18. Get Off of Facebook
Seriously, you KNOW this but are you doing it? Facebook is the most unproductive time suck of all time. Do you really need to watch that video with the cute kitten on a unicycle?
If you really have no self-restraint (and don’t feel bad if you’re a sucker for kittens on unicycles), then install an app that blocks sites for a specified period of time. Do a search of “StayFocusd + YOUR BROWSER” to find a popular app that does the restraining for you.
19. Close Your Email App
It may not say “You’ve got mail!” any longer, but every time your email dings, you toggle over like Pavlov’s dog to see what just landed in your inbox. Am I right? Just close the app until you’re ready to spend some time whittling down your email.
20. Make Note of Camera Settings
Take lots of pictures for your blog? Write down your settings for those frequently-taken shots. You can even write down the time of day that works best and which rooms in your house has the best light.
21. You Don’t Have to Respond to Everything
You aren’t going to ruin that PR rep’s day if you don’t respond. If you think there’s potential for a relationship, go for it. But if you’re getting spammy emails or poorly written pitches, just hit delete. You’ll feel much better. Save those canned responses from #12 for the emails that matter.

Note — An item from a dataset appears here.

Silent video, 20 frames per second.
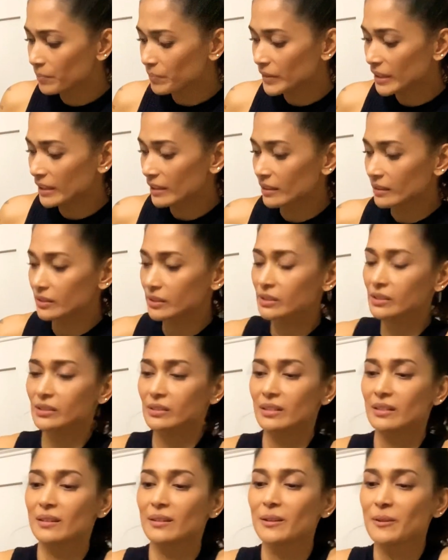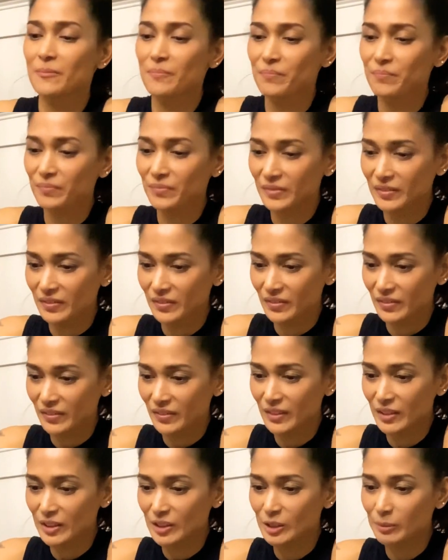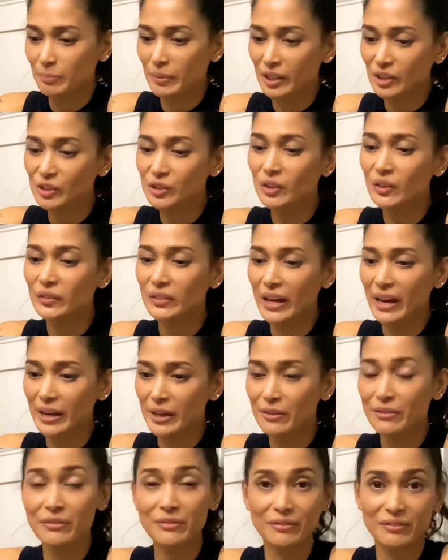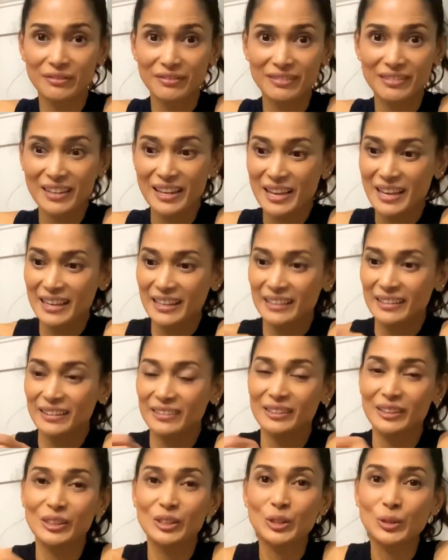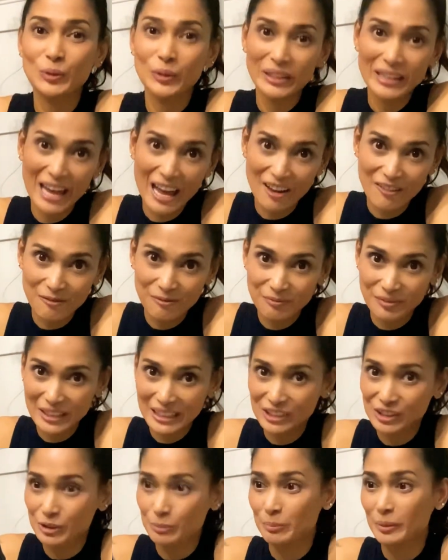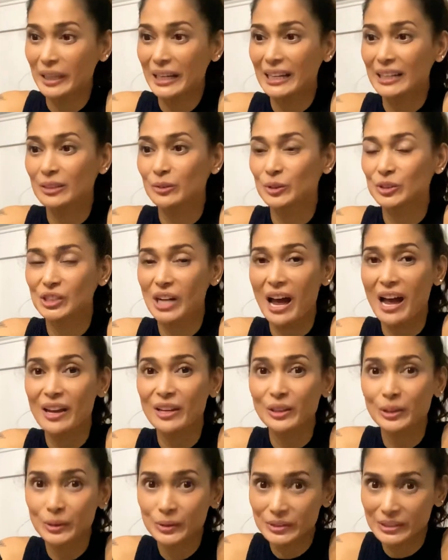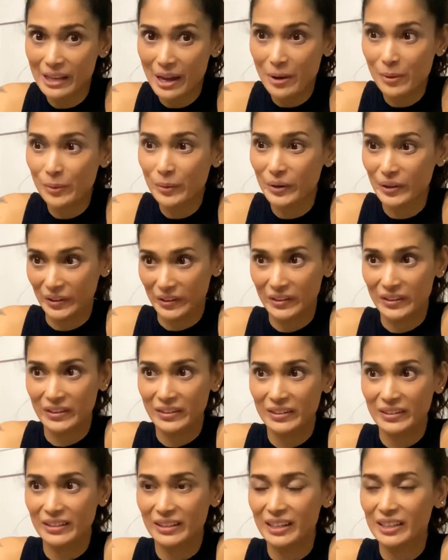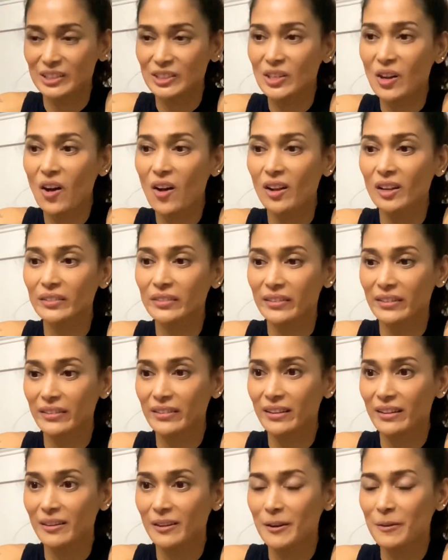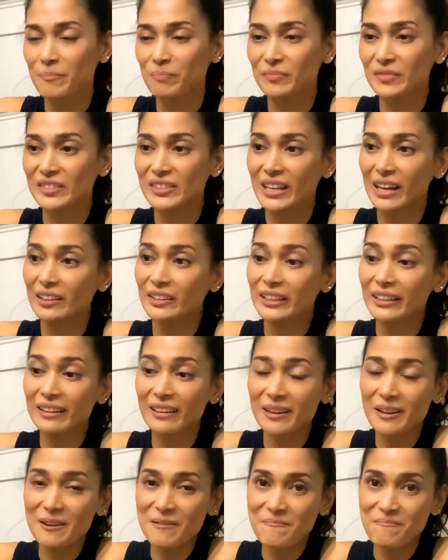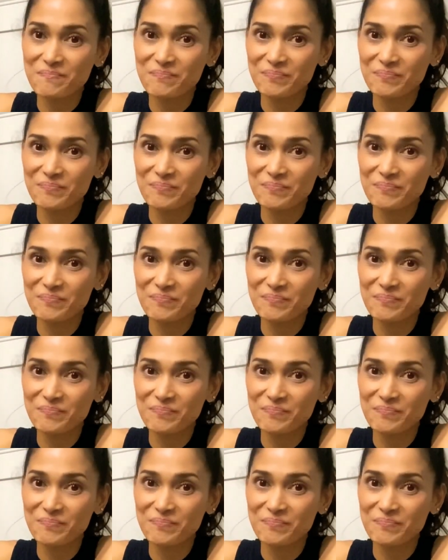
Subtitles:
is this special knife, the 2.5-inch blade, which I use at work. It's called the Delica.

22. Don’t Publish a Mediocre Post Just to Stick to a Schedule
What if that’s someone’s first time on your blog? Wait until you have something better to say.
23. Try Time Tricks (my favorite is the Pomodoro technique)

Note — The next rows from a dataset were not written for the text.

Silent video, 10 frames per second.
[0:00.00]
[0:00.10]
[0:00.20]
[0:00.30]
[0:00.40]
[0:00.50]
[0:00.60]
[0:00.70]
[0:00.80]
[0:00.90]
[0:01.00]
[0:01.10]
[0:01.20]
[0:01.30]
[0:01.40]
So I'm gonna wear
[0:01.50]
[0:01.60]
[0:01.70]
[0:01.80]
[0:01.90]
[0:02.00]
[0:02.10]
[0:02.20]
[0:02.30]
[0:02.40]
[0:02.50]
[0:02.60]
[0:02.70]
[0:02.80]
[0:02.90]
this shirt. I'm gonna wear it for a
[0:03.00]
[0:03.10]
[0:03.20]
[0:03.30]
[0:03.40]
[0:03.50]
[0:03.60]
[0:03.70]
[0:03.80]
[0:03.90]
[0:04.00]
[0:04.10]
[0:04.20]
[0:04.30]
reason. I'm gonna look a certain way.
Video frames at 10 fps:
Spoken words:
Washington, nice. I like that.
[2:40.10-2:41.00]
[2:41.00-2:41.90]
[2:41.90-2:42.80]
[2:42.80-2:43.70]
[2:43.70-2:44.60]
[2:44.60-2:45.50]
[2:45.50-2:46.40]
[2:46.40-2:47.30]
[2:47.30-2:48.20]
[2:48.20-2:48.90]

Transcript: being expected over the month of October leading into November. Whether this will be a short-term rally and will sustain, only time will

Sometimes you have to race against the clock to push yourself into action. My favorite is the Pomodoro technique.
24. Jot Down Thoughts Before You Write
It doesn’t have to be an official outline. And it doesn’t have to be fancy. It can be either typed up or just notes scribbled in a pad. Take five minutes and brain dump, then let that help structure your post.
25. Or, Try Free Writing
Doing #24 might not work, depending on the topic you’re writing about. Sometimes you might find it’s more productive to just write without stopping. Don’t edit, don’t take a break, just write.
Whew! That’s quite a long list, but here’s another tip: you don’t have to do all of these yet. Pick three and work them into your blogging habits. Once those become second nature, pick three more. Before you know it, you’ll be saving time you didn’t think you had.